Madhu Sudan has made important contributions to several areas of theoretical computer science, including probabilistically checkable proofs, non-approximability of optimization problems, and error-correcting codes. His work is characterized by brilliant insights and wide-ranging interests.
Sudan has been a main contributor to the development of the theory of probabilistically checkable proofs. Given a proof of a mathematical statement, the theory provides a way to recast the proof in a form where its fundamental logic is encoded as a sequence of bits that can be stored in a computer. A "verifier" can, by checking only some of the bits, determine with high probability whether the proof is correct. What is extremely surprising, and quite counterintuitive, is that the number of bits the verifier needs to examine can be made extremely small. The theory was developed in papers by Sudan, S. Arora, U. Feige, S. Goldwasser, C. Lund, L. Lovasz, R. Motwani, S. Safra, and M. Szegedy. For this work, these authors jointly received the 2001 Goedel Prize of the Association for Computing Machinery.
Also together with other researchers, Sudan has made fundamental contributions to understanding the non-approximability of solutions to certain problems. This work connects to the fundamental outstanding question in theoretical computer science: Does P equal NP? Roughly, P consists of problems that are "easy" to solve with current computing methods, while NP is thought to contain problems that are fundamentally harder. The term "easy" has a technical meaning related to the efficiency of computer algorithms for solving problems. A fundamentally hard problem in NP has the property that a proposed solution is easily checked but that no algorithm is known that will easily produce a solution from scratch. Some NP hard problems require finding an optimal solution to a combinatorial problem such as the following: Given a finite collection of finite sets, what is the largest size of a subcollection such that every two sets in the subcollection are disjoint? What Sudan and others showed is that, for many such problems, approximating an optimal solution is just as hard as finding an optimal solution. This result is closely related to the work on probabilistically checkable proofs. Because the problems in question are closely related to many everyday problems in science and technology, this result is of immense practical as well as theoretical significance.
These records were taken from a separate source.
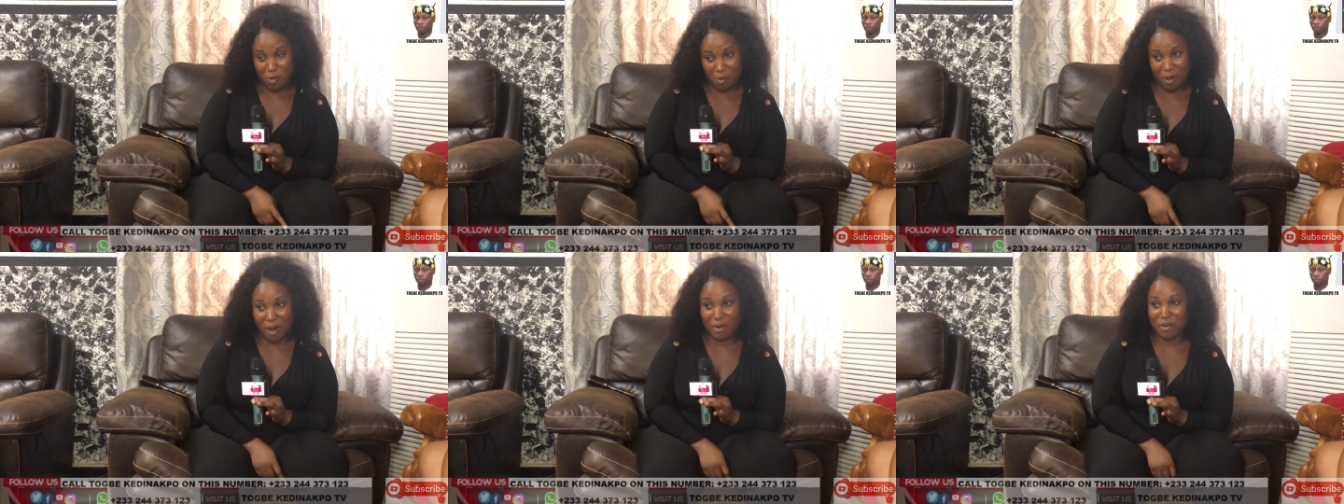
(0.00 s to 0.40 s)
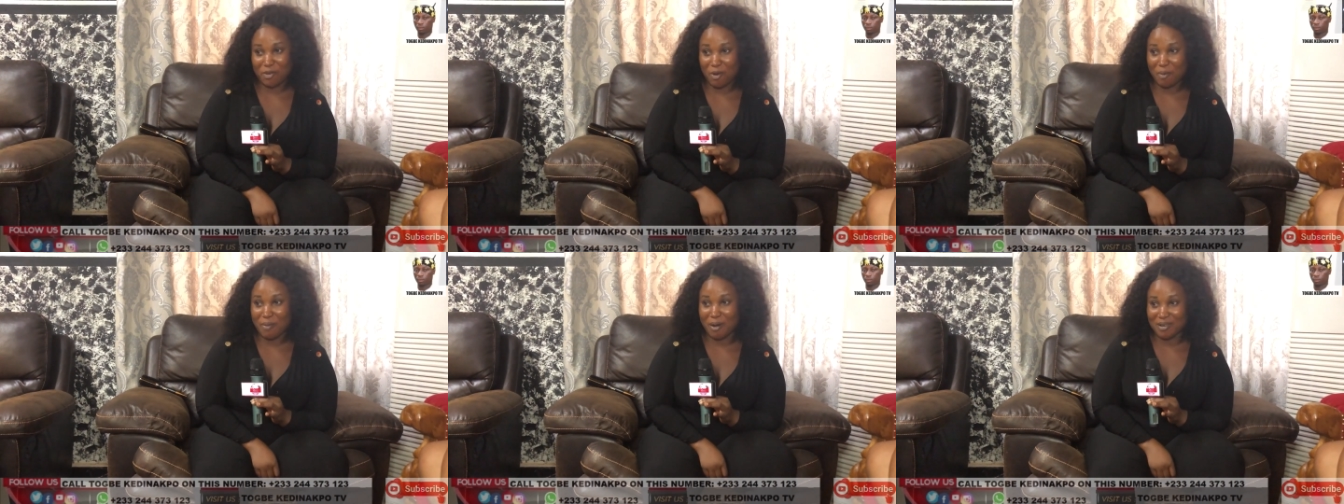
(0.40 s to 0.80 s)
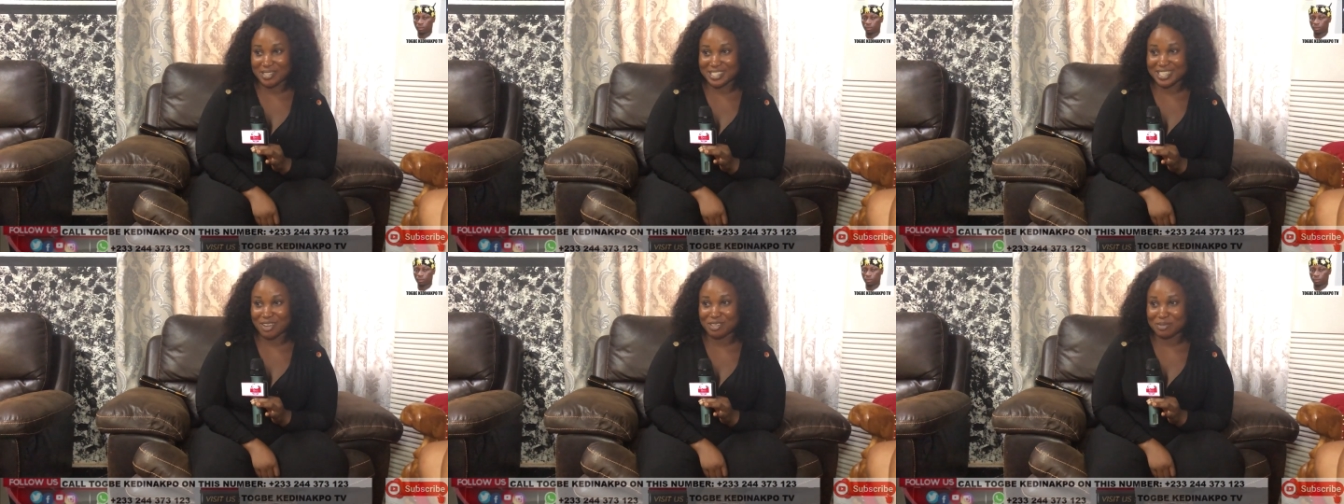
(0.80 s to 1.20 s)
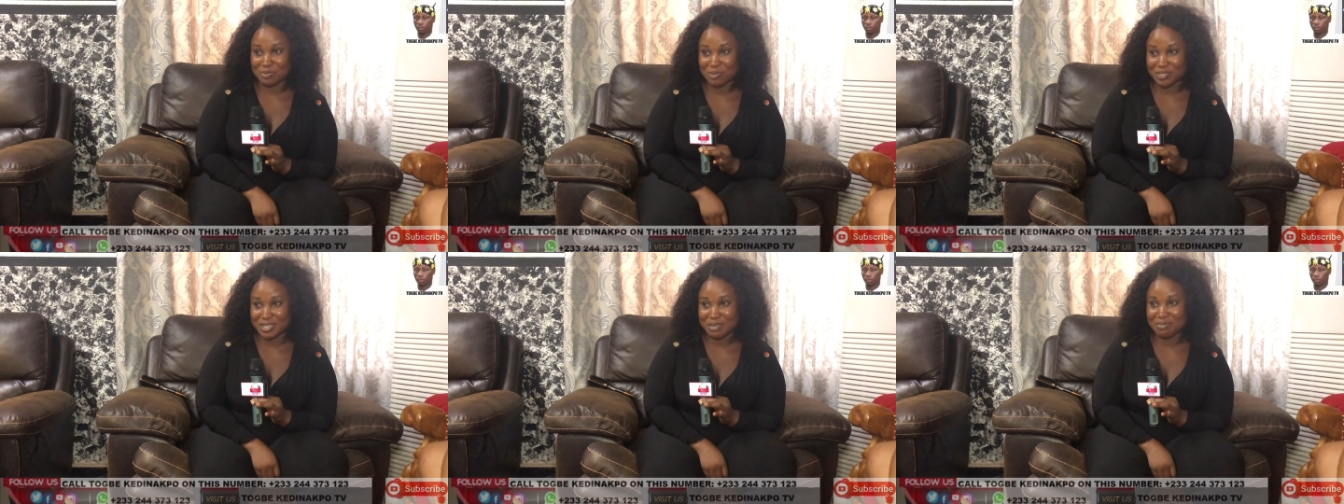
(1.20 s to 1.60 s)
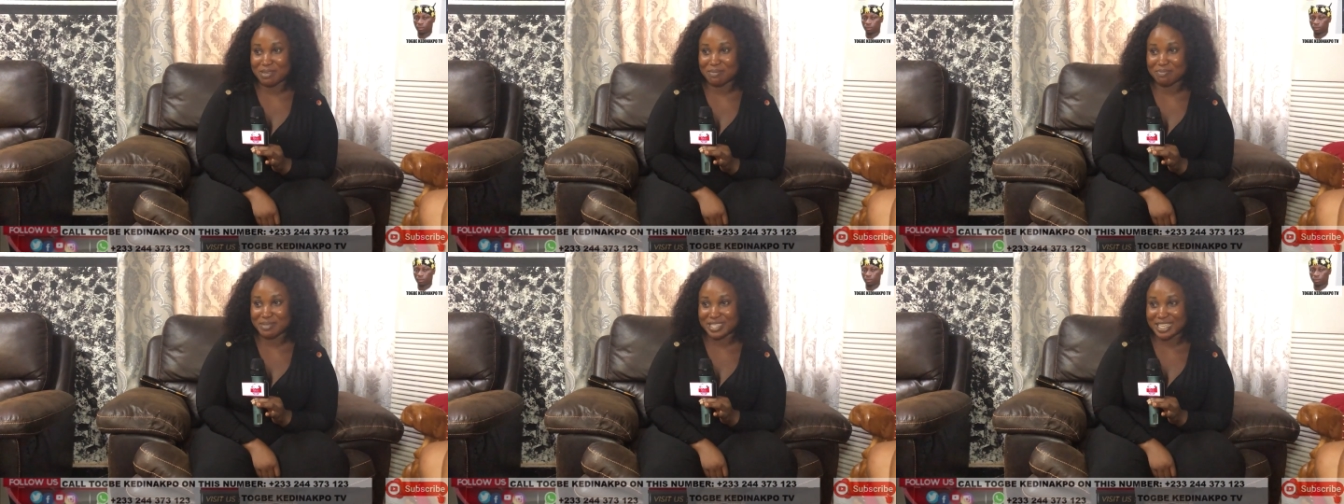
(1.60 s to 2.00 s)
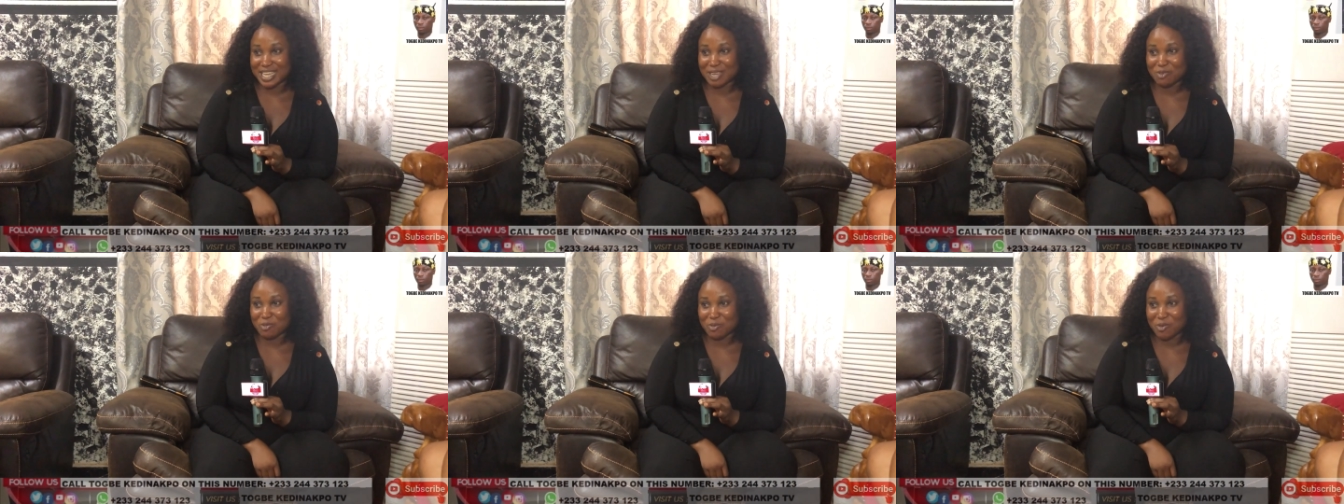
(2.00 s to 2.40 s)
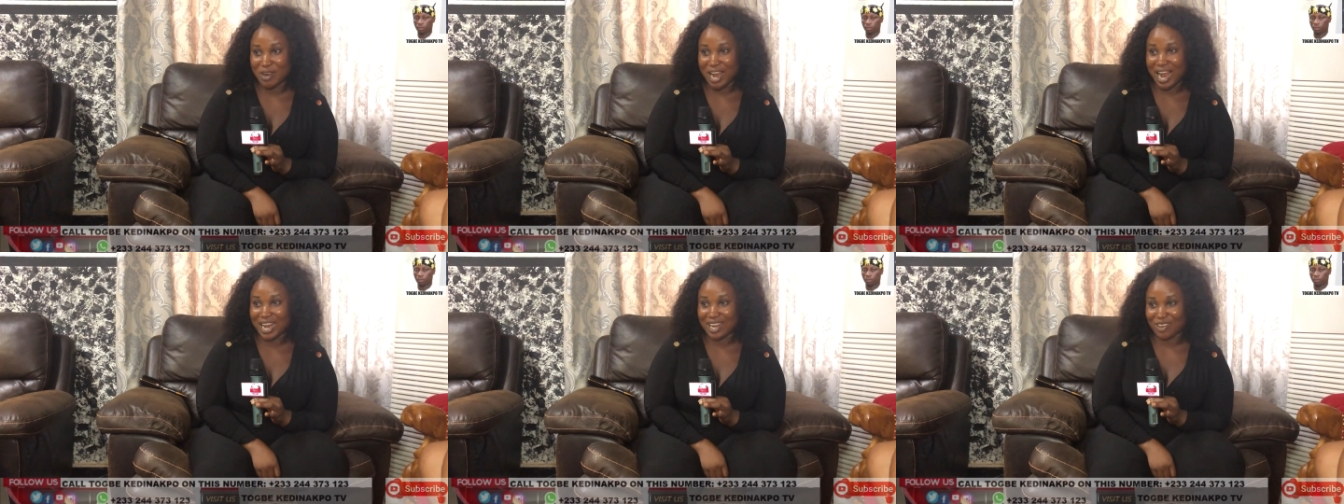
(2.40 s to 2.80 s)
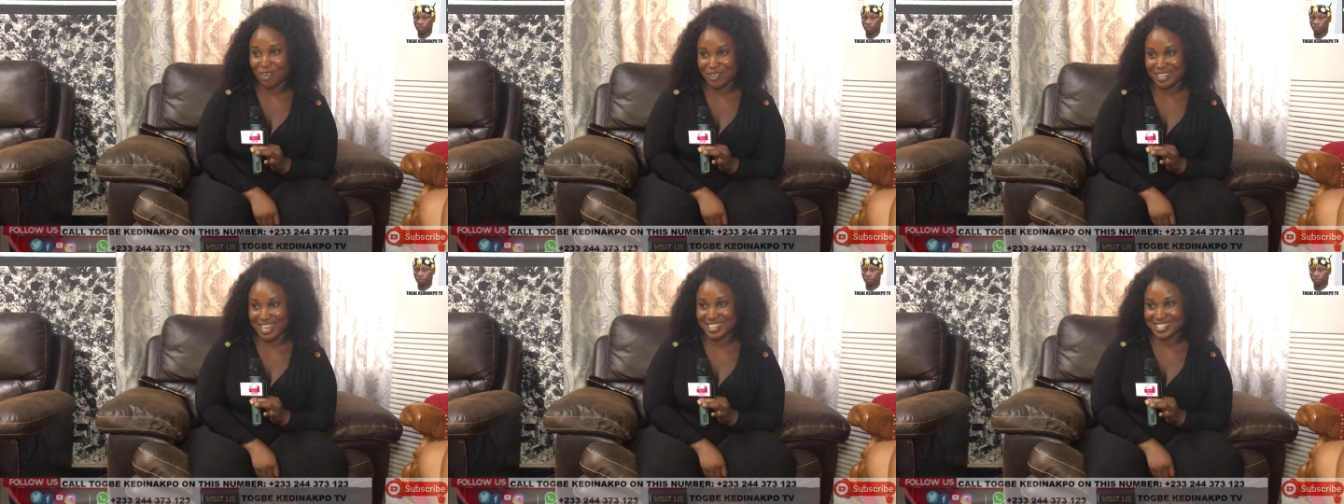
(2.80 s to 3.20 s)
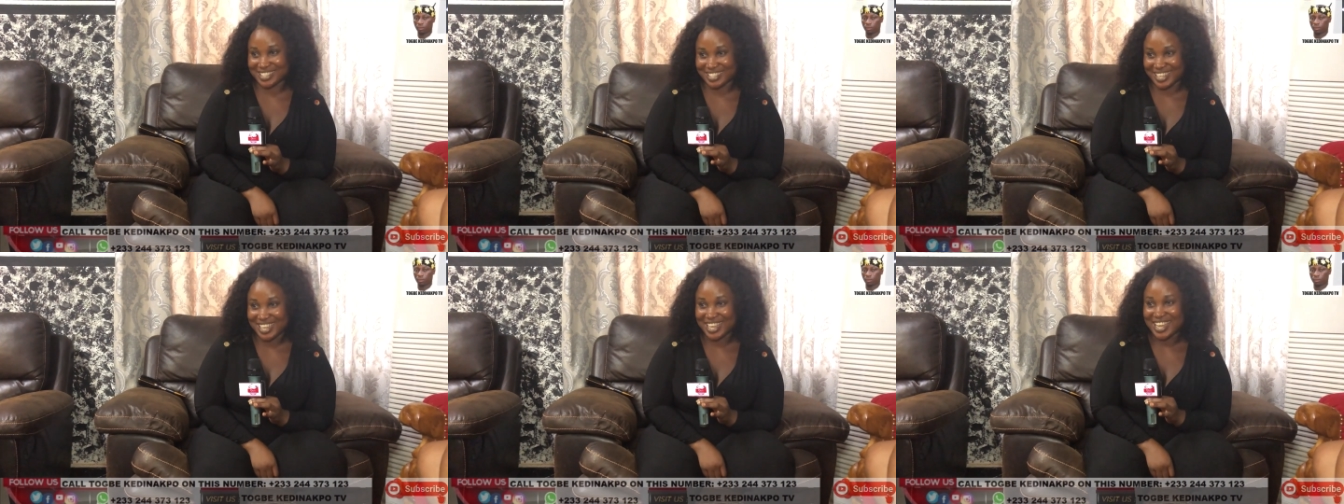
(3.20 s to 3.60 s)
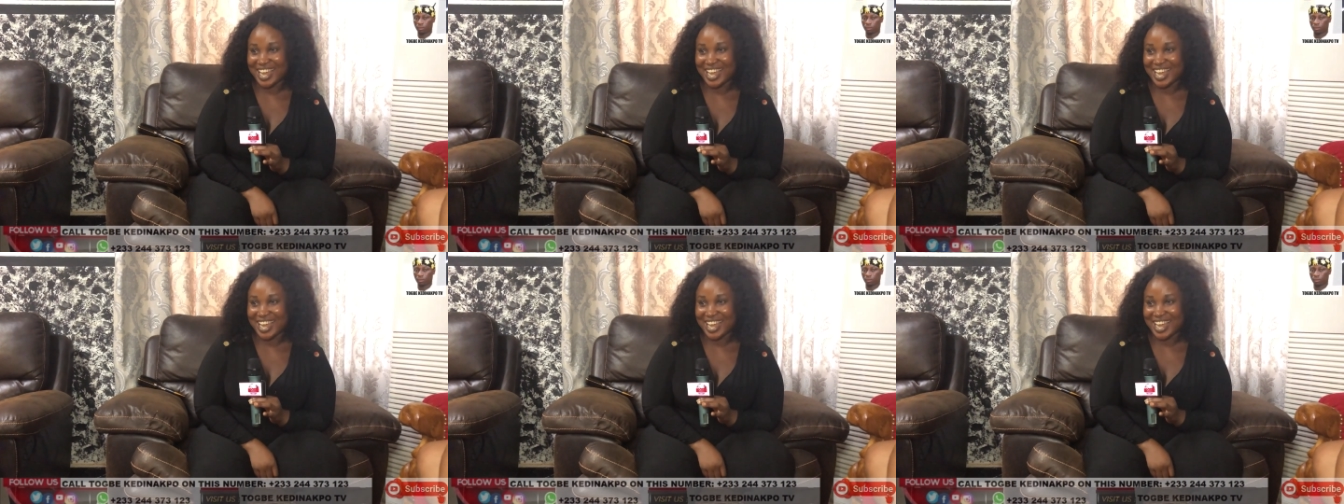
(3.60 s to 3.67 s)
While I was sure about here to move, say, be a crowd has it.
The third area in which Sudan made important contributions is error-correcting codes. These codes play an enormous role in securing the reliability and quality of all kinds of information transmission, from music recorded on CDs to communications over the Internet to satellite transmissions. In any communication channel, there is a certain amount of noise that can introduce errors into the messages being sent. Redundancy is used to eliminate errors due to noise by encoding the message into a larger message. Provided the coded message does not suffer too many errors in transmission, the recipient can recover the original message. Redundancy adds to the cost of transmitting messages, and the art and science of error-correcting codes is to balance redundancy with efficiency. A class of widely used codes is the Reed-Solomon codes (and their variants), which were invented in the 1960s. For 40 years it was assumed that the codes could correct only a certain number of errors. By creating a new decoding algorithm, Sudan demonstrated that the Reed-Solomon codes could correct many more errors than previously thought possible.
Madhu Sudan was born on 12 September 1966, in Madras (now Chennai), India. He received his B. Tech. degree in computer science from the Indian Institute of Technology in New Delhi (1987) and his Ph.D. in computer science at the University of California at Berkeley (1992). He was a research staff member at the IBM Thomas J. Watson Research Center in Yorktown Heights, New York (1992-1997). He is currently an associate professor in the Department of Electrical Engineering and Computer Science at the Massachusetts Institute of Technology.
Here are two articles about the work of Sudan: "The easy way to check hard maths," by Arturo Sangalli. New Scientist, 8 May 1993, pages 24-28; and "Coding theory meets theoretical computer science," by Sara Robinson. SIAM News, 34(10):216--217, December 2001 (also available online).